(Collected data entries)

================

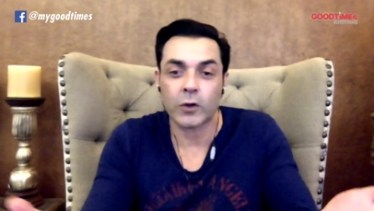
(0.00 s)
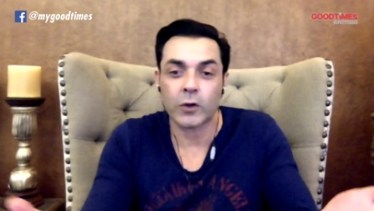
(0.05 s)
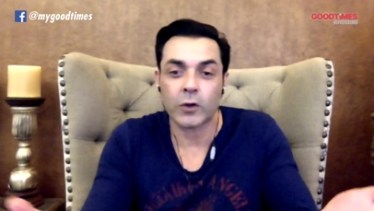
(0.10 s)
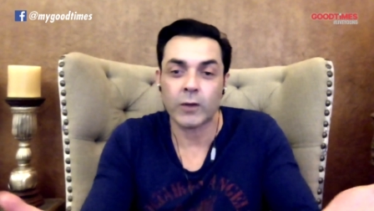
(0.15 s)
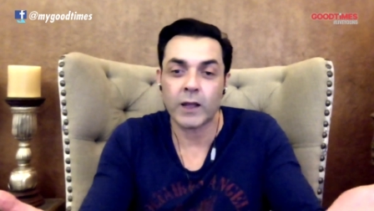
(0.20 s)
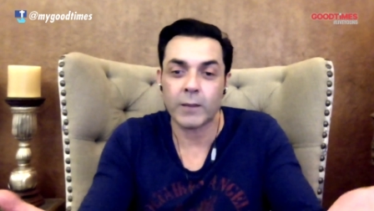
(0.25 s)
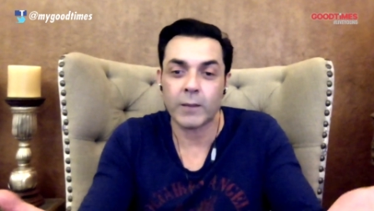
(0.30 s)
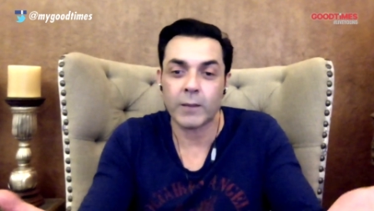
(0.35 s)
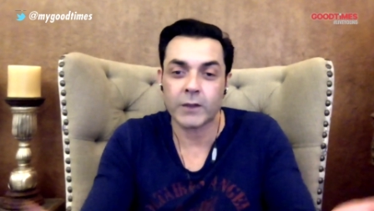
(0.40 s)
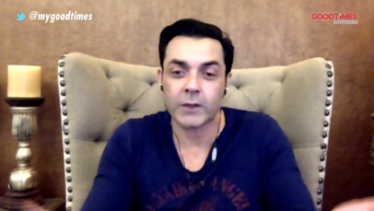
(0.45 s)
your
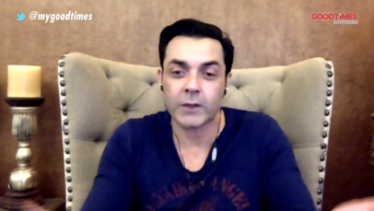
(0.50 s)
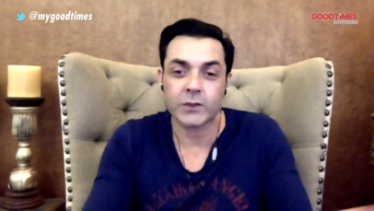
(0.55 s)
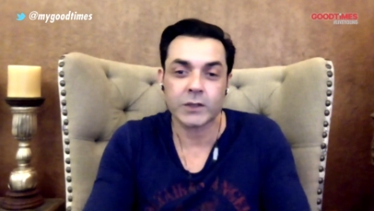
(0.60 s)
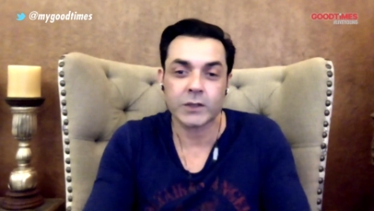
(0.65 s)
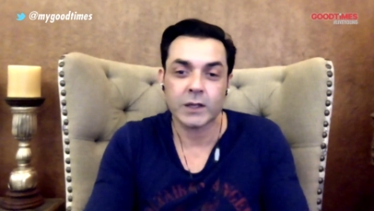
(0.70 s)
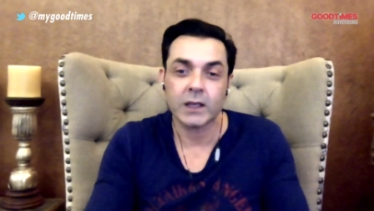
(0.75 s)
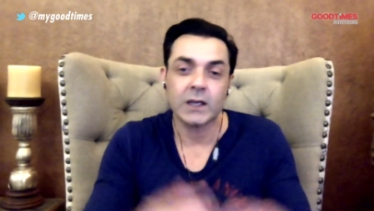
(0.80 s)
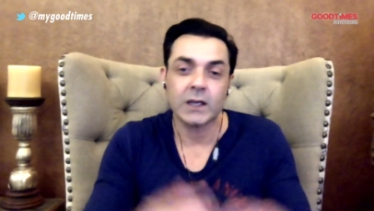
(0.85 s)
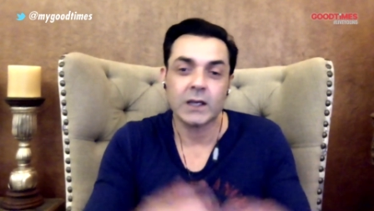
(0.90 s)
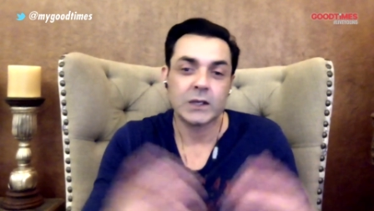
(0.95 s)
image.
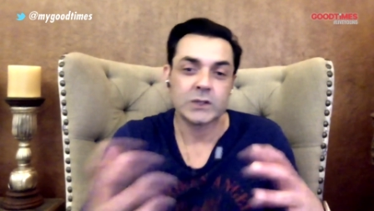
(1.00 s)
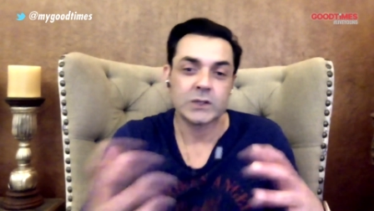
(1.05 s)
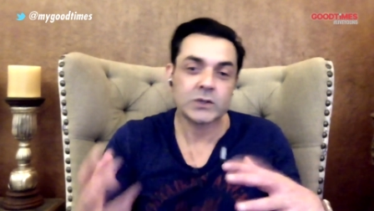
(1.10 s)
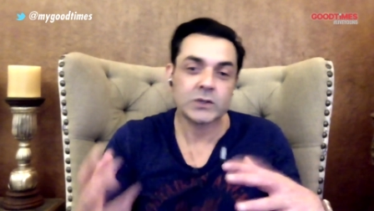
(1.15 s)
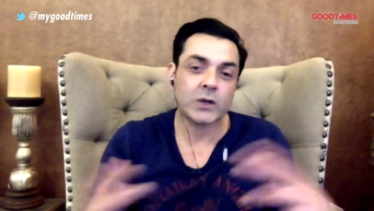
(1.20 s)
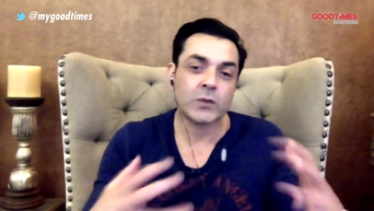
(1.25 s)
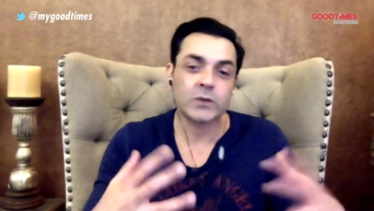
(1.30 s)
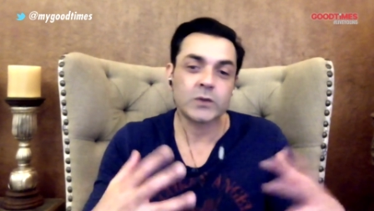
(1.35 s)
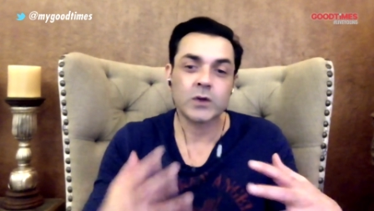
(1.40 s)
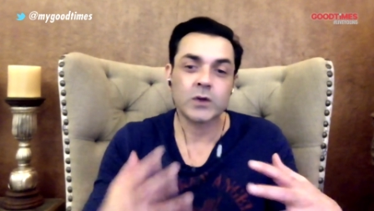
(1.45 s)
So
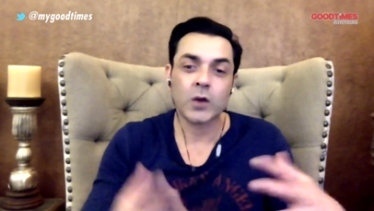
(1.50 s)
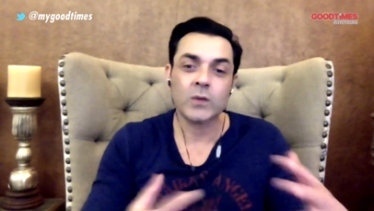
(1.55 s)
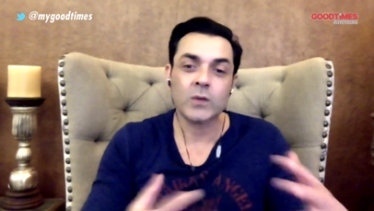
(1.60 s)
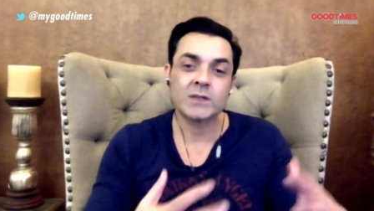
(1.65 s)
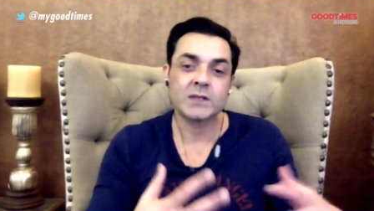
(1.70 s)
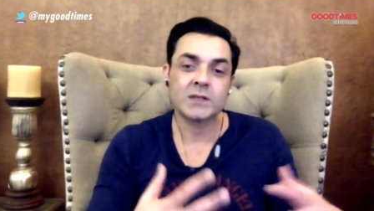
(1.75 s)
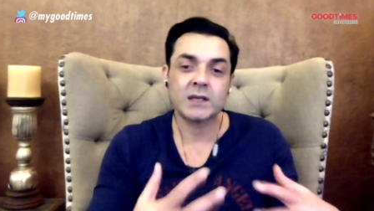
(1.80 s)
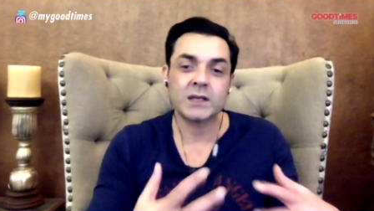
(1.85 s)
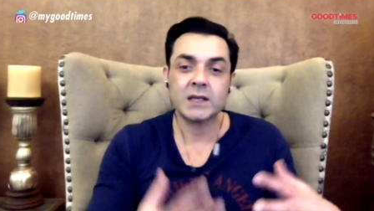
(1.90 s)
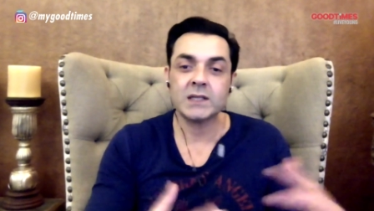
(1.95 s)
it was
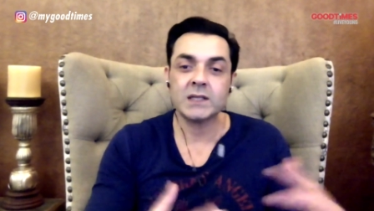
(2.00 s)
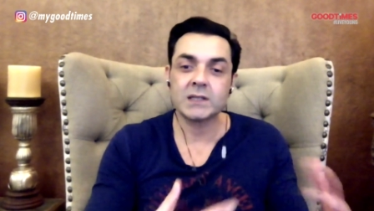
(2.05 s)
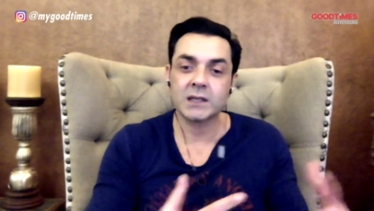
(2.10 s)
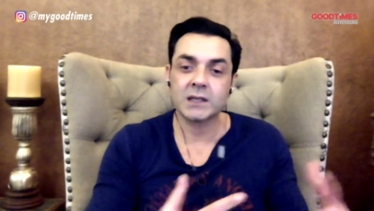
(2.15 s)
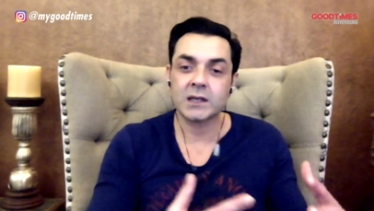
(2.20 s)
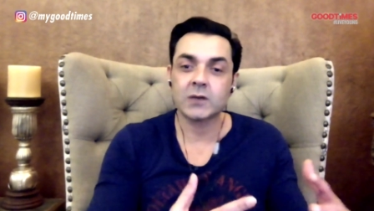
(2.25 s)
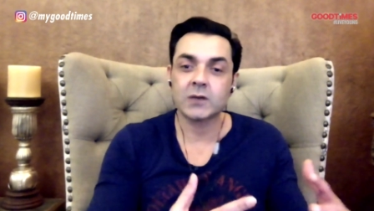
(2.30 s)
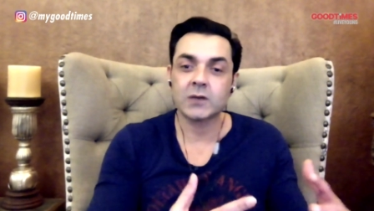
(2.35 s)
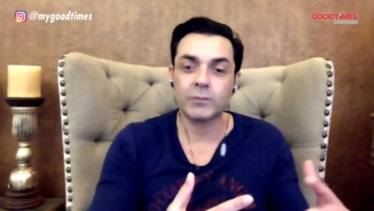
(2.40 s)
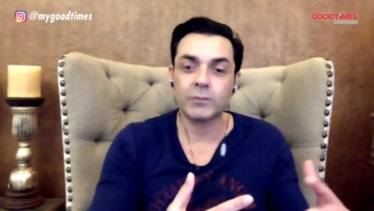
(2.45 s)
always
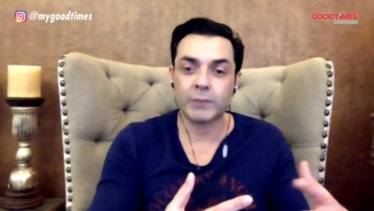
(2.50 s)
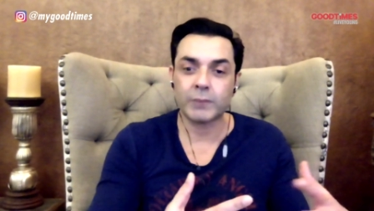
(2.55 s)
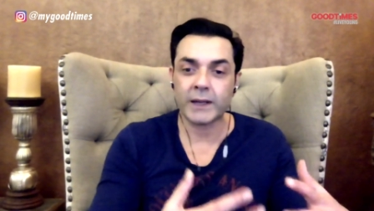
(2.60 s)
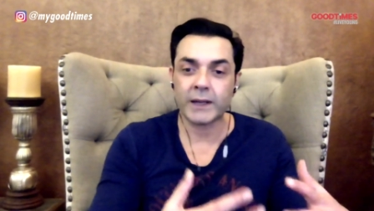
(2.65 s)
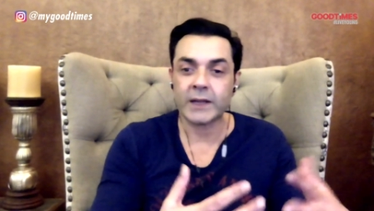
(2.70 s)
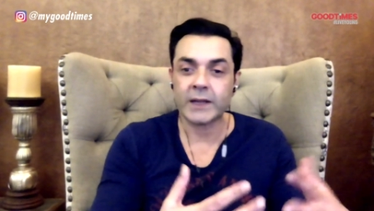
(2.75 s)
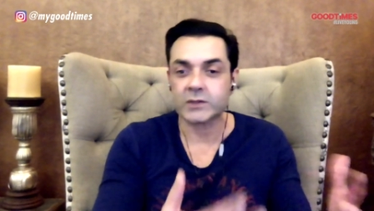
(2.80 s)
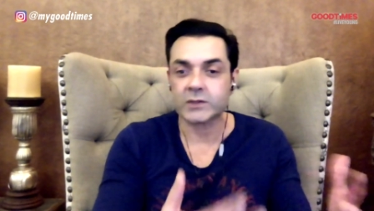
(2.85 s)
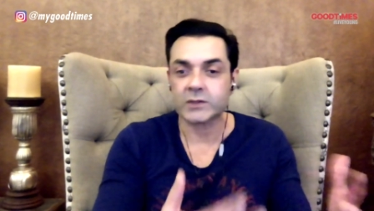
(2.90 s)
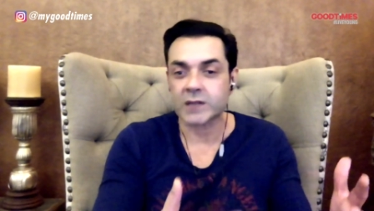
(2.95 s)
easier to
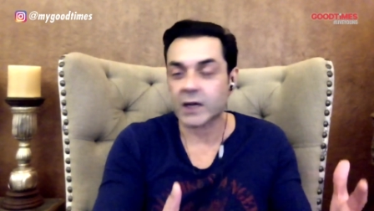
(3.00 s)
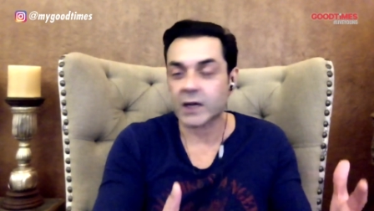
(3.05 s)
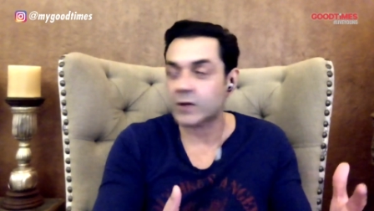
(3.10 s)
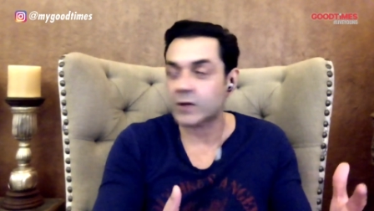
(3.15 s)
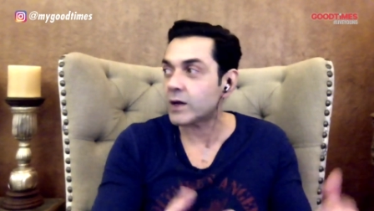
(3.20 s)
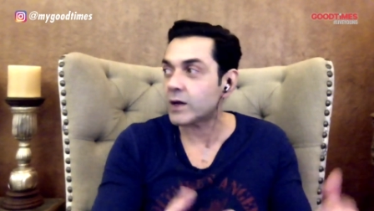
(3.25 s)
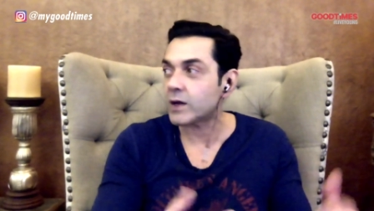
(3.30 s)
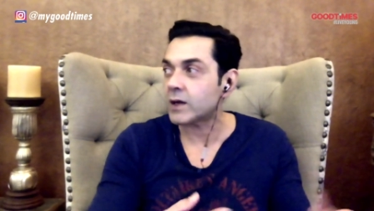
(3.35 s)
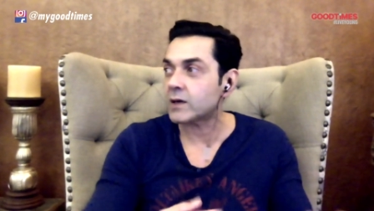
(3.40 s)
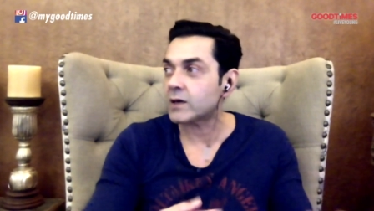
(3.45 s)
play those kind
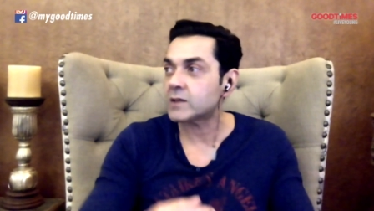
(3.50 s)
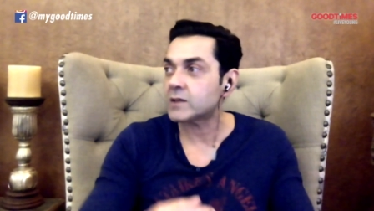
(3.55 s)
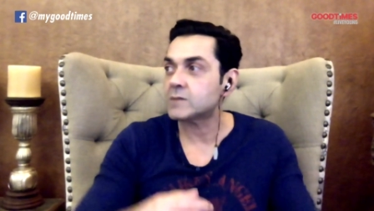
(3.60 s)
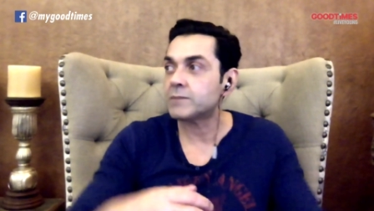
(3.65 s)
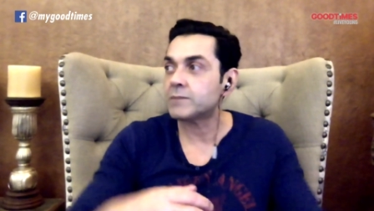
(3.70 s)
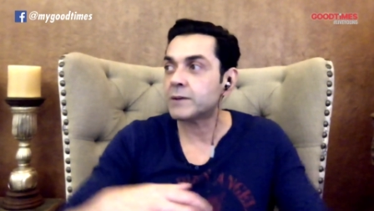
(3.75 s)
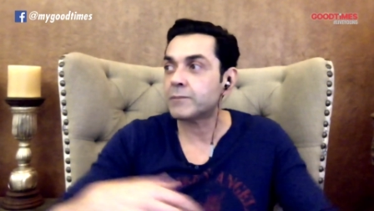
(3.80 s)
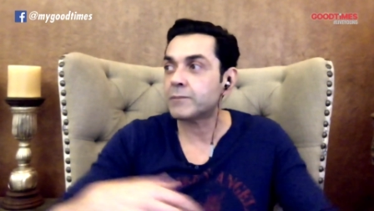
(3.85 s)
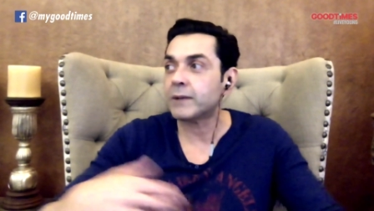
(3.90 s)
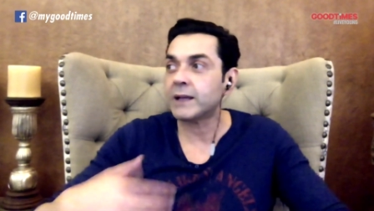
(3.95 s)
of characters.
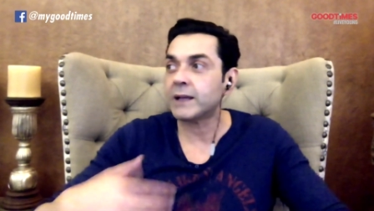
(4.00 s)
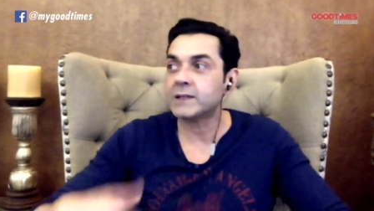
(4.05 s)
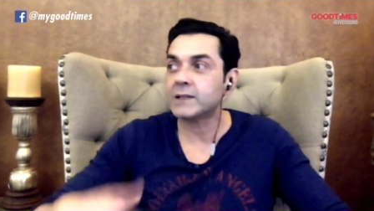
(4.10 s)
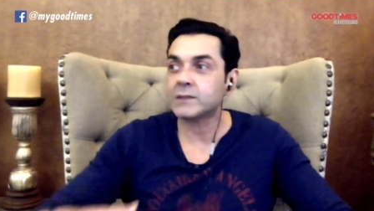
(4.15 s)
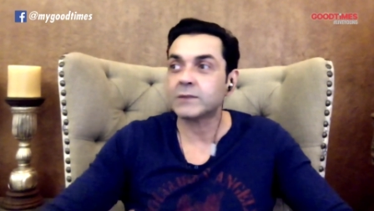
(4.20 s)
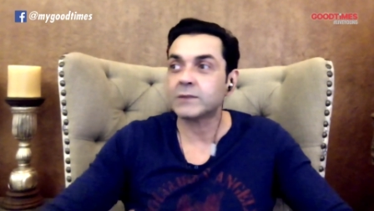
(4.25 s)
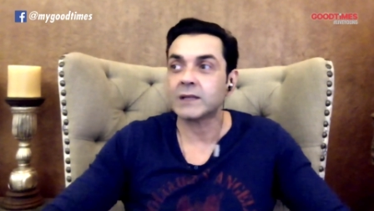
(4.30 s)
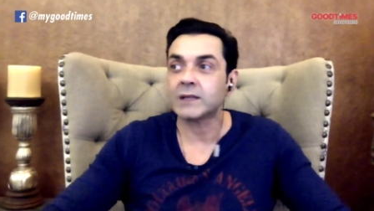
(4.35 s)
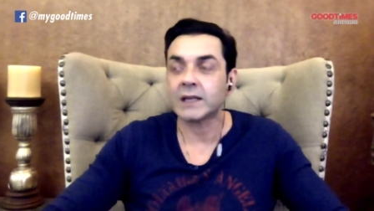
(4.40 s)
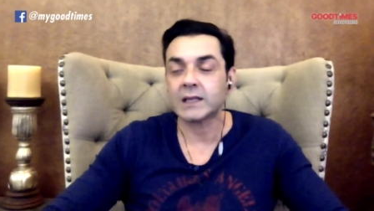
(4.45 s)
But playing
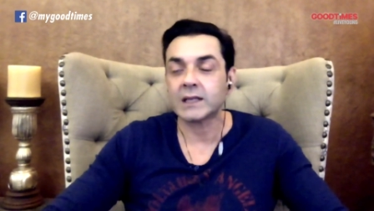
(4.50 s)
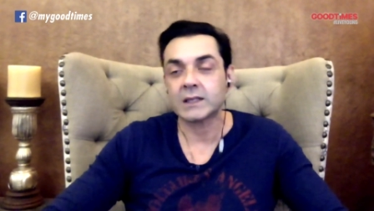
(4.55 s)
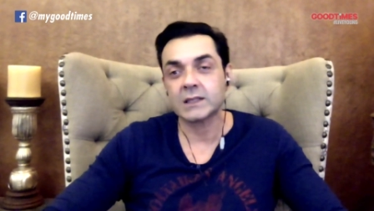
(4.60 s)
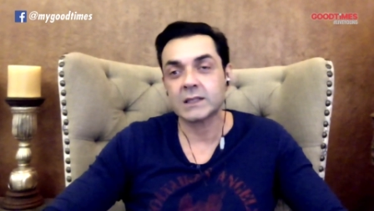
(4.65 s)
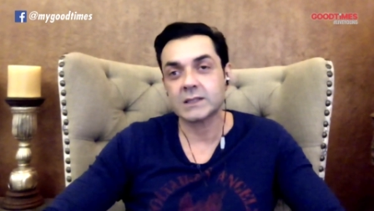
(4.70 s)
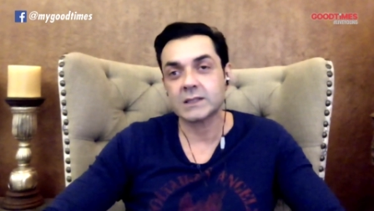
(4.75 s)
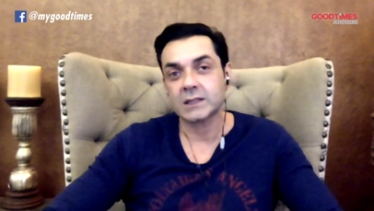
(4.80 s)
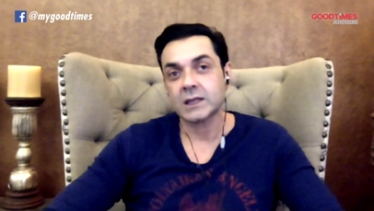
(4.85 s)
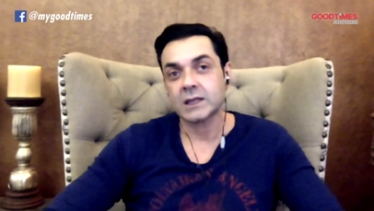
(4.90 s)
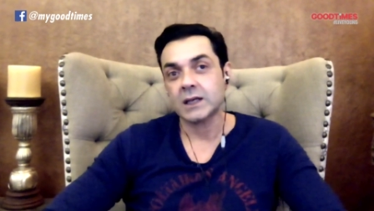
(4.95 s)
something like
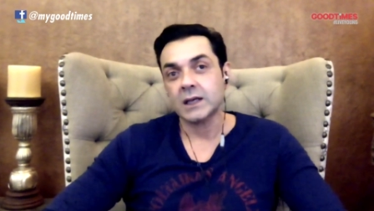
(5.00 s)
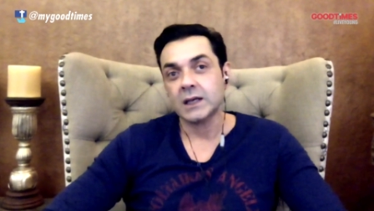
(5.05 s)
this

================

### Task statement
All the data above is to be transcribed exactly, with no pictures included.

### Response to this task
(0.00 s)
(0.05 s)
(0.10 s)
(0.15 s)
(0.20 s)
(0.25 s)
(0.30 s)
(0.35 s)
(0.40 s)
(0.45 s)
your
(0.50 s)
(0.55 s)
(0.60 s)
(0.65 s)
(0.70 s)
(0.75 s)
(0.80 s)
(0.85 s)
(0.90 s)
(0.95 s)
image.
(1.00 s)
(1.05 s)
(1.10 s)
(1.15 s)
(1.20 s)
(1.25 s)
(1.30 s)
(1.35 s)
(1.40 s)
(1.45 s)
So
(1.50 s)
(1.55 s)
(1.60 s)
(1.65 s)
(1.70 s)
(1.75 s)
(1.80 s)
(1.85 s)
(1.90 s)
(1.95 s)
it was
(2.00 s)
(2.05 s)
(2.10 s)
(2.15 s)
(2.20 s)
(2.25 s)
(2.30 s)
(2.35 s)
(2.40 s)
(2.45 s)
always
(2.50 s)
(2.55 s)
(2.60 s)
(2.65 s)
(2.70 s)
(2.75 s)
(2.80 s)
(2.85 s)
(2.90 s)
(2.95 s)
easier to
(3.00 s)
(3.05 s)
(3.10 s)
(3.15 s)
(3.20 s)
(3.25 s)
(3.30 s)
(3.35 s)
(3.40 s)
(3.45 s)
play those kind
(3.50 s)
(3.55 s)
(3.60 s)
(3.65 s)
(3.70 s)
(3.75 s)
(3.80 s)
(3.85 s)
(3.90 s)
(3.95 s)
of characters.
(4.00 s)
(4.05 s)
(4.10 s)
(4.15 s)
(4.20 s)
(4.25 s)
(4.30 s)
(4.35 s)
(4.40 s)
(4.45 s)
But playing
(4.50 s)
(4.55 s)
(4.60 s)
(4.65 s)
(4.70 s)
(4.75 s)
(4.80 s)
(4.85 s)
(4.90 s)
(4.95 s)
something like
(5.00 s)
(5.05 s)
this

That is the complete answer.